June 29, 2016 4:38 P.M. (Updated: June 29, 2016 9:41 P.M.)
BETHLEHEM (Ma’an) -- Israeli authorities demolished the Bedouin village of al-Araqib on Wednesday for the second time during the Muslim holy month of Ramadan, and 100th time total, locals told Ma'an.

“The Israeli authorities have left us homeless after they demolished the village for 100th time," local activist Aziz Sayyah al-Tuhri said.

"Imagine that you eat sahour at 4 a.m in your house," he continued, referring to the meal Muslims who fast during Ramadan eat before dawn, "and shortly after that the house is demolished?”

“The authorities do not care about Ramadan or other times as they practice this police of displacement and uprooting, as the only language they understand is that of power and criminality," al-Tuhri said. "They want us to reach desperation and leave our land willingly.”

Fellow activist Salim al-Arakib described the demolition as "tyrannical," saying that the "criminal policy seeks to uproot us and displace us, but this policy will only make us more determined and more adamant to stay firm in the land of our fathers and grandfathers.”

Al-Araqib is one of 35 villages in the Negev desert in southern Israel that the Israeli government has deemed as “unrecognized.” According to the Association for Civil Rights in Israel (ACRI), more than half of the approximately 160,000 Negev Bedouins reside in unrecognized villages.

The term, which applies to many Bedouin villages throughout Israel, means that Israel is allowed to refuse residents access to the national water and electricity grids, health and educational services, and basic infrastructure.

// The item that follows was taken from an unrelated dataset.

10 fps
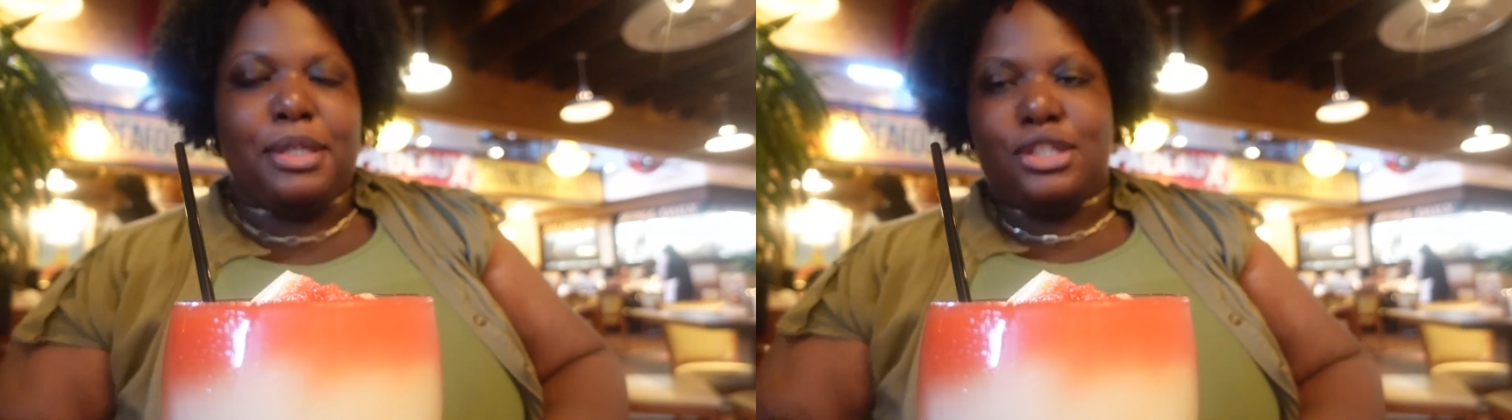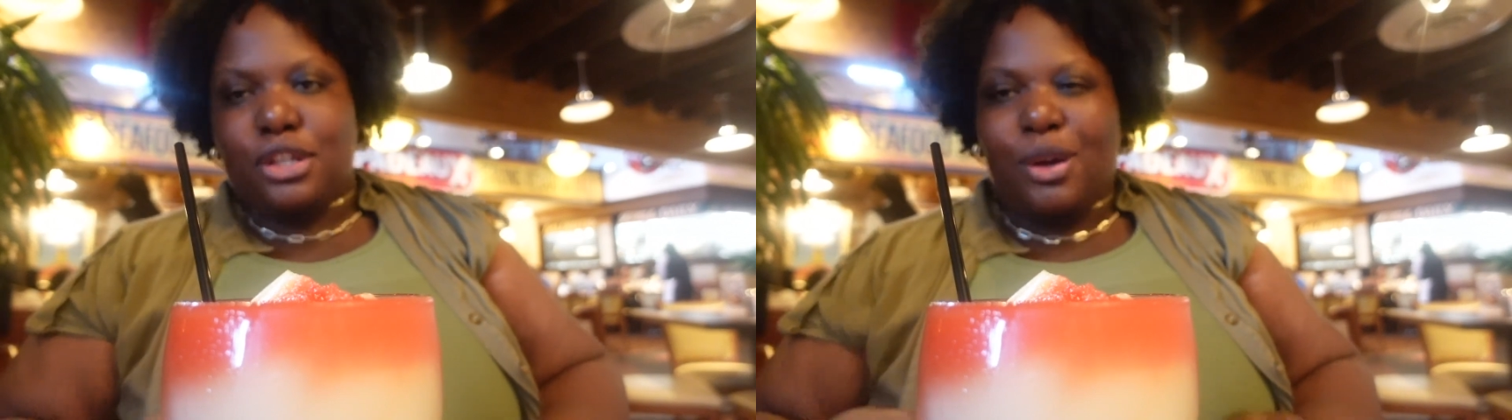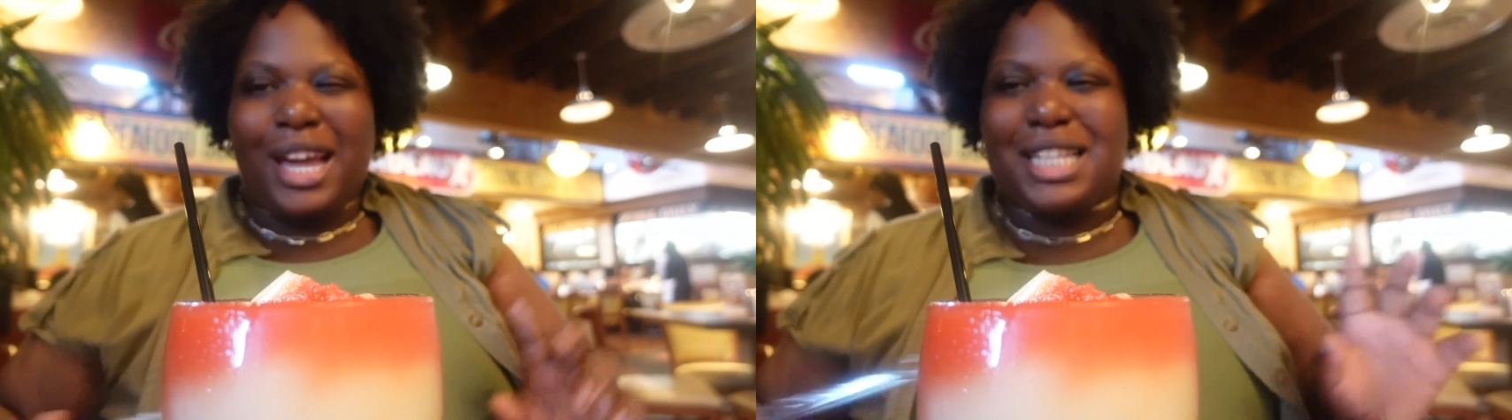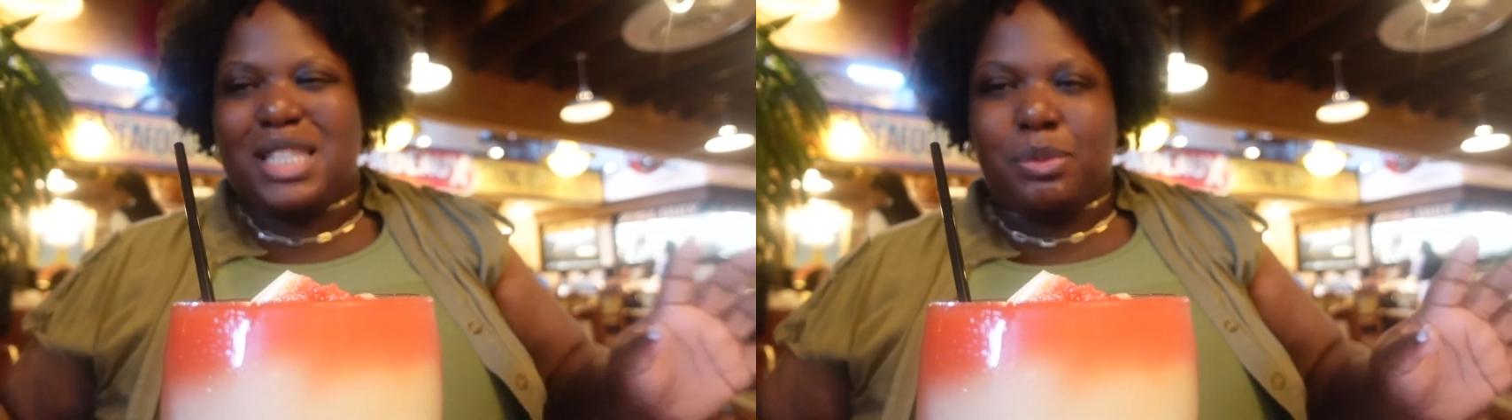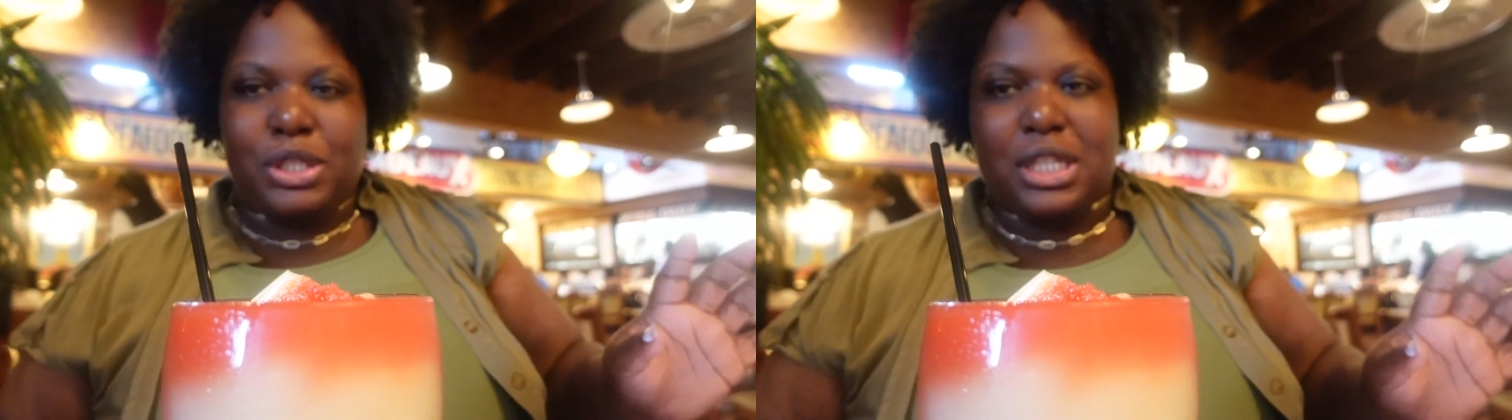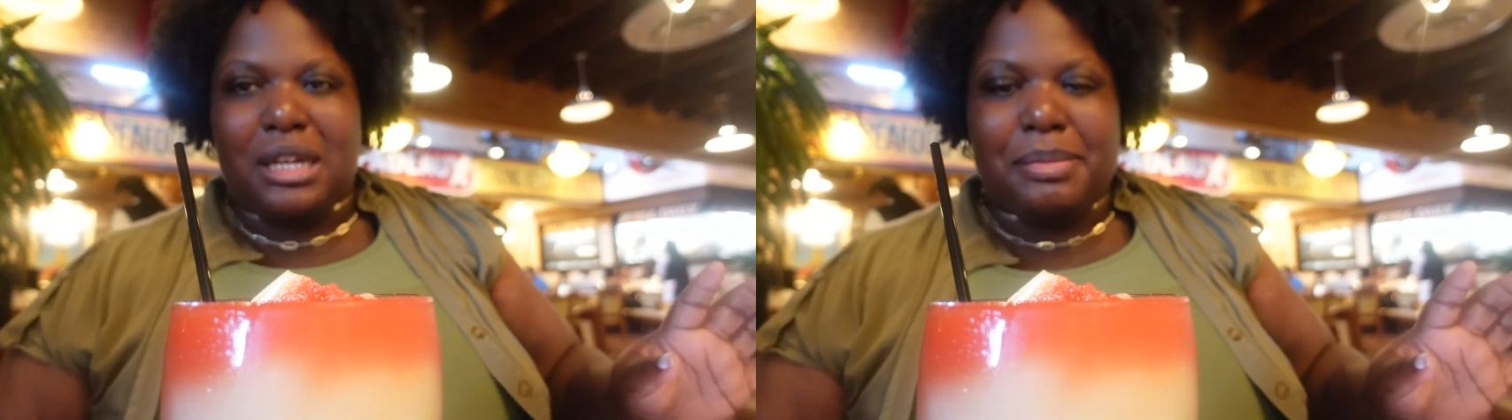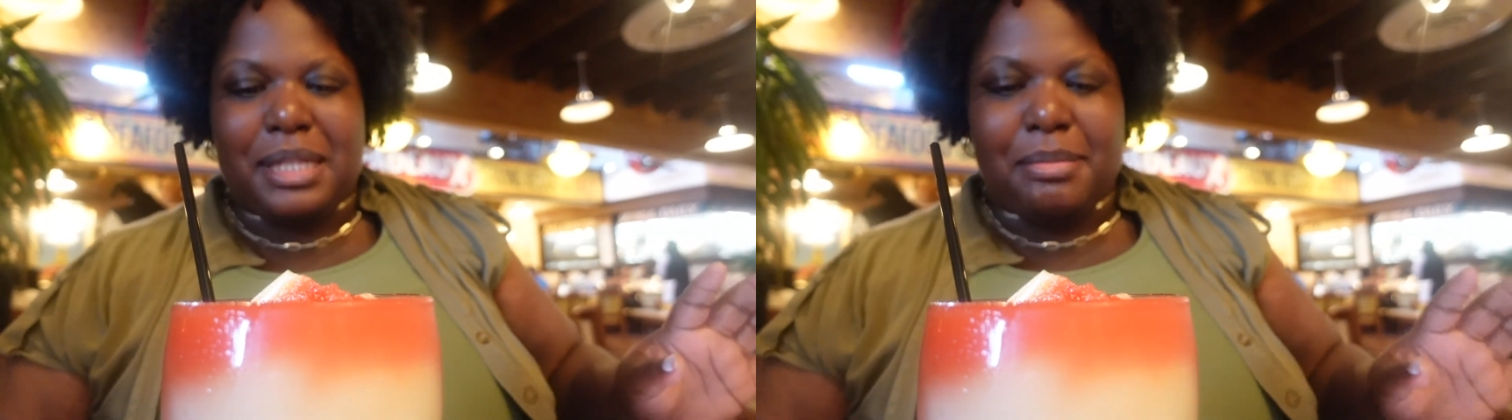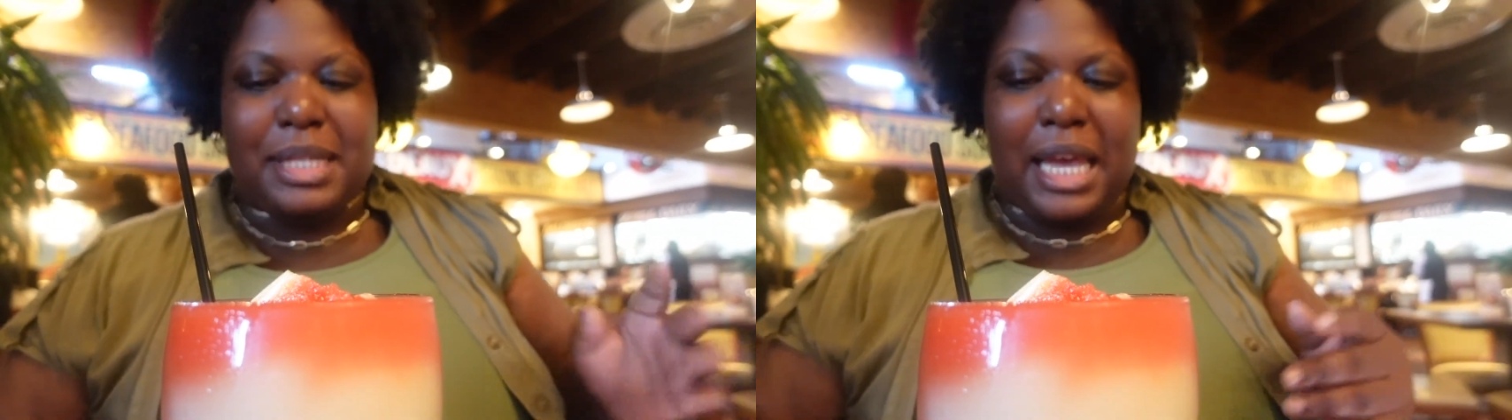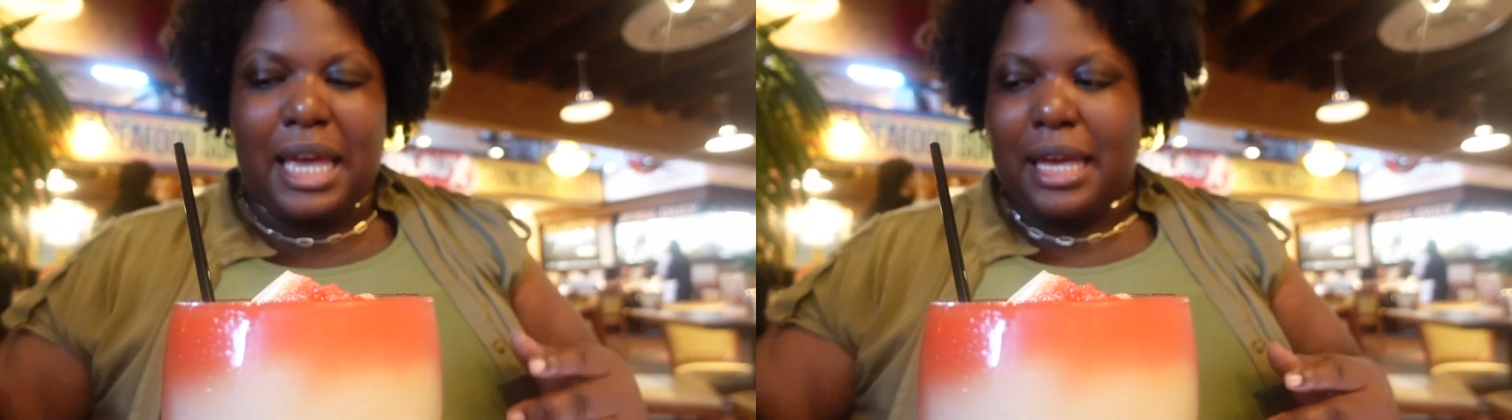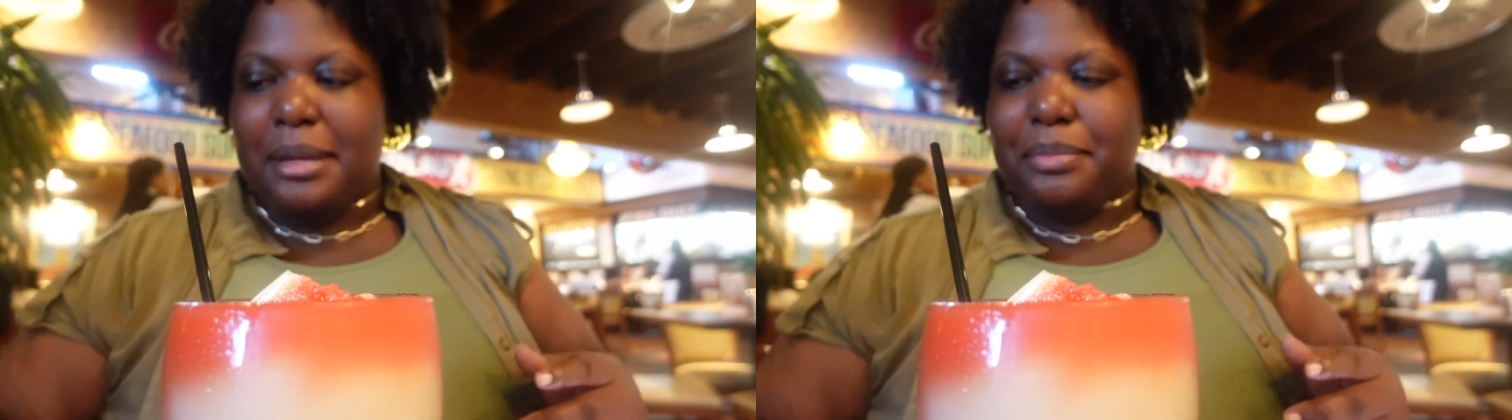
but you know, you gotta switch it up sometime.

The first demolition of al-Araqib took place almost exactly six years ago on June 27, 2010, and has been demolished 99 more times as of Wednesday.

Though Bedouins are considered citizens of Israel, the government has done nothing to ensure equal rights for residents of these villages, who have faced relentless efforts by the Israeli Land Authority to expel them from their lands in order to make room for Jewish Israeli homes.

As a result, most of al-Araqib’s residents have left over the years to neighboring towns.

The tactics used by the Israeli government against Bedouin citizens are virtually identical to the policies used in Area C -- areas under full Israeli civilian and security control according to the Oslo Accords -- of the occupied West Bank, where Palestinians lack basic services and are subject to repeated house demolitions for lacking proper permits, which Israel rarely grants.

As in 2015, the vast majority of demolitions in the West Bank took place in small Bedouin communities in Area C.

According to the Israeli Committee Against House Demolitions, more than 48,480 Palestinian homes and structures were demolished by Israel since 1967.